As you may know, the spreading of bacterial antibiotic resistance in hospitals and clinics has reached epidemic proportions. This has led to investigative research for finding other antibacterial agents which can provide a valuable complement to existing therapies.
One such study was conducted to determine the antibacterial activity of clary sage (Salvia sclarea) against Staphylococcus. A comprehensive evaluation of Staphylococcus clinical strain resistance to antibiotics was performed.
Clary sage oil was shown active against Staphylococcus aureus, S. epidermidis and S. xylosus.
The study concluded, “The results of the in vitro tests encourage use of formulations containing clary sage oil as an active natural antimicrobial agent. Because of its antimicrobial properties clary sage oil may be applied to treat wounds and skin infections.”
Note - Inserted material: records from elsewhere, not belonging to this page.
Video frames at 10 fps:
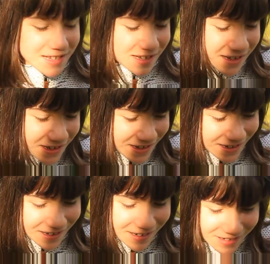In the wrasse
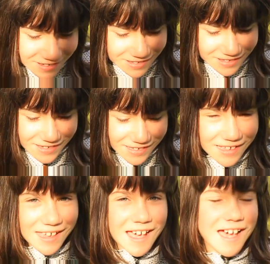fishing
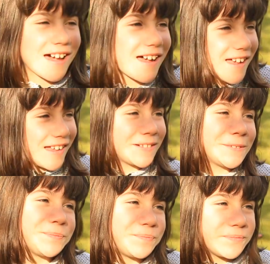competition. Yeah.
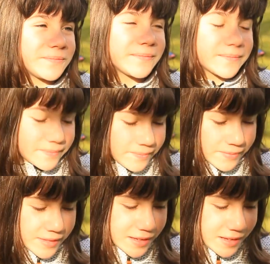And I always lose
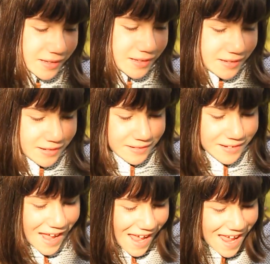for some reason.
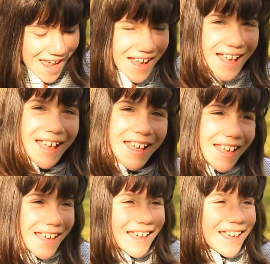it's, la
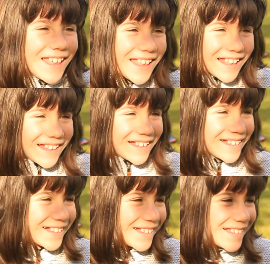it's ladies' luck, I
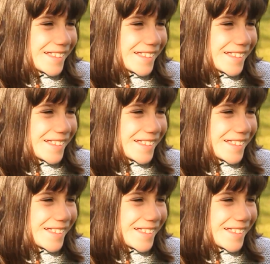think.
One of the most powerful adaptogenics in aromatherapy, clary sage has an especially inviting, softly floral and sweet scent. Clary sage can have a deeply soothing effect on nervous tension and stress related symptoms in both men and women. As stress is often associated as a root cause for diminished immune response, it is excellent as a preventative measure and helpful for boosting your immune response.
CAUTIONS: Skin sensitization (moderate risk). As Clary Sage can make some people feel exceedingly woozy and faint please avoid using it when driving or needing to focus. Maximum dermal use level .25%.